Grasping logical truths in a flash
The above conjectures about the origins of our basic logical knowledge may seem like a very strange fit with what it actually feels like when you ask yourself whether a very simple logical inference is truth preserving. You might agree with my picture of how we build up complex knowledge of logical dependence and independence of propositions: that we put together chains of steps which we know to be truth preserving or come up with descriptions of examples or counter examples which we know to be themselves logically consistent. But the claim that our knowledge that these basic steps are truth preserving or that certain scenarios are possible arises from considering some related cases or instances and performing glorified induction is nevertheless very far from your experience. For the experience of ‘seeing’ that some inference is truth preserving or some description could be true needn’t involve considering any examples, you may just think about the statement or formula in question and then come to feel certain that it is valid or that it could be true all at once when it pops into focus in a certain way.
This is certainly a real experience, I think, and one which can confer basic logical knowledge. But I want to argue that there’s an important sense in which this knowledge is grounded in inductive investigation our linguistic norms. To make the point more vividly let’s contrast two different ways in which one could understand this process of grasping logical truths in a flash.
The first, venerable, model for understanding that phenomenon is that of memory and perception. We do, after all, speak of ‘seeing’ that something is contradictory, or that an inference is valid. On this model the experience you have when a simple inference pops into focus amounts of a kind of perception. You have intuitive access to the realm of abstract objects and you see that a proposition living there does or doesn’t stand in a certain relation to contradiction. Or you scan the space of possible worlds with your mind’s eye and see that something is true in all of them. Or maybe objects aren’t involved at all and you perceive that the inference is valid immediately. Here we have the familiar questions about access. The logical facts are one thing, and the experience of sudden belief is another, and one wonders how it is that the one manages to co-vary with the other. Even if we take the Tractarian view of necessity, which I think makes things much easier, there is a question: how can you perceive the fact that A would never apply to something that A or B fails to apply to? Invoking perception merely focuses the question more sharply, how is this perception supposed to work? How could we perceive the range of how our norms would apply in various, mostly counterfactual, scenarios?

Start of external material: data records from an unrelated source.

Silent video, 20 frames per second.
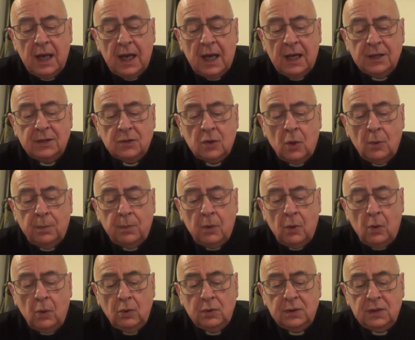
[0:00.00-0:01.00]
and
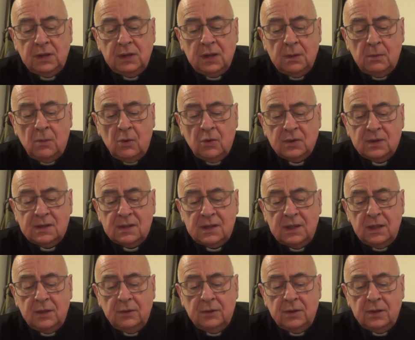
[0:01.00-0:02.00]
upholding the most
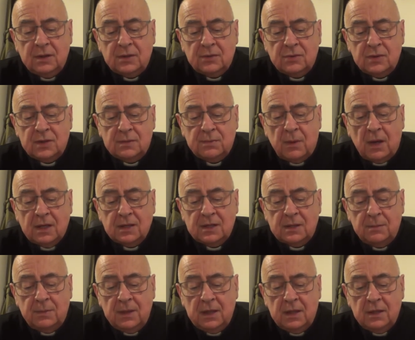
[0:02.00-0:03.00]
serious
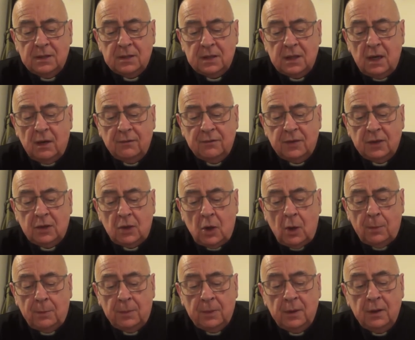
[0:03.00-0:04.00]
responsibility of the
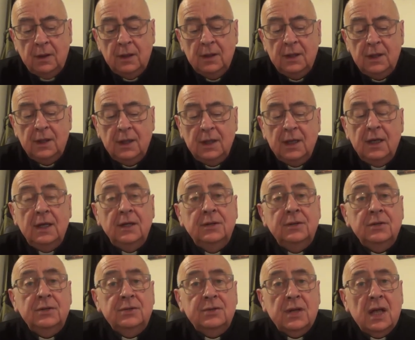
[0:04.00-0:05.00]
couple in
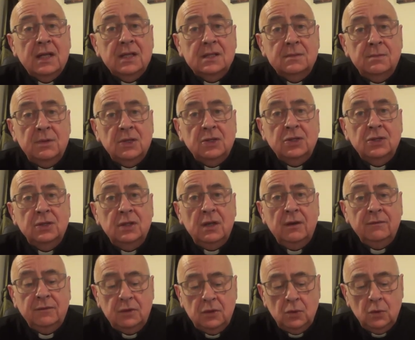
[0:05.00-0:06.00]
the transmission
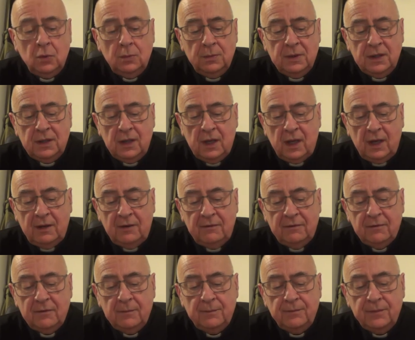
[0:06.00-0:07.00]
of human
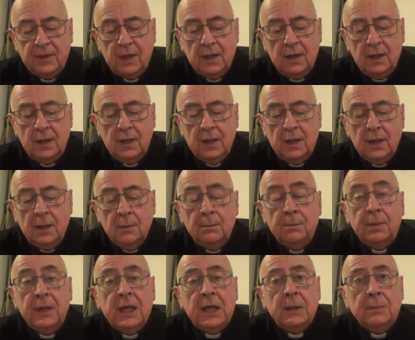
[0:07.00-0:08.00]
life.
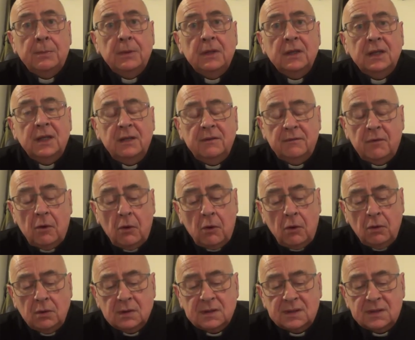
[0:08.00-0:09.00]
People give
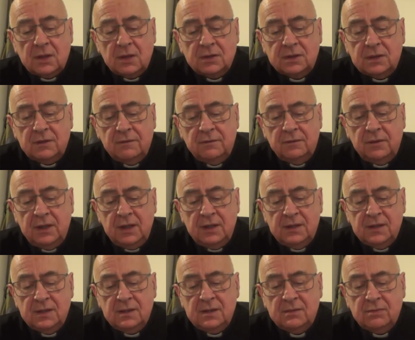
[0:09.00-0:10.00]
all sorts of
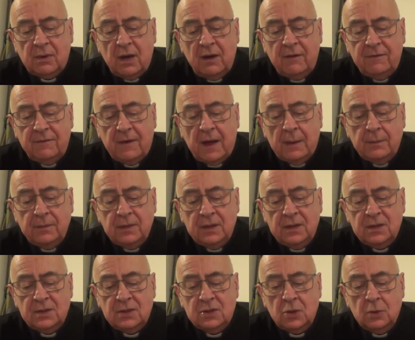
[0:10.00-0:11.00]
reasons why
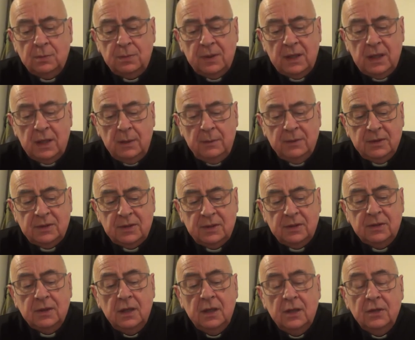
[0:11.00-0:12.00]
families should be
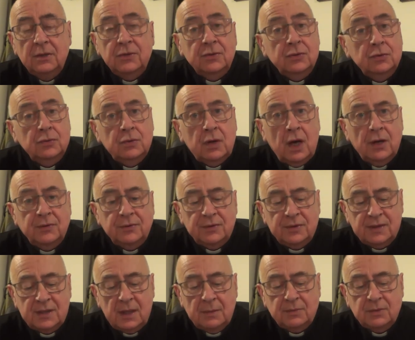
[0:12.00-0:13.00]
limited through
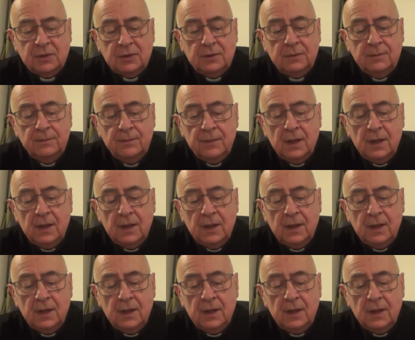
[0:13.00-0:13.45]
contraception.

The alternative hypotheses understands the experience of seeing the validity of a simple inference in a flash to that of seeing that a table is unstable or that you won’t be able to fit little triangles together to make a certain shape (in the physical sense which depends on the contingent structure of space). Both of these facts are ones which one could have the experience of grasping in a flash but our knowledge of them is grounded in empirically determined physical possibility. As people move around in the world they develop a kind of physical intuition, a sense that things are likely to fall or one thing could be made out of another or that something which looks one way will likely taste another. This knowledge is founded on unconscious generalizations from their past experiences. If they had grown up on a world with different gravity or different biology or differently curved space they would have different intuitions about the same objects. But the experience of seeing that you won’t like the gumbo you ordered or that you had better prop up the table needn’t involve any conscious experience of recalling toppling furniture or overcooked veg.
Thus, in claiming that basic logical/linguistic knowledge of internal relations between our norms for different words comes from induction, I don’t mean to deny that the experience of learning about these relations may be one of grasping something rather than consciously reviewing instances.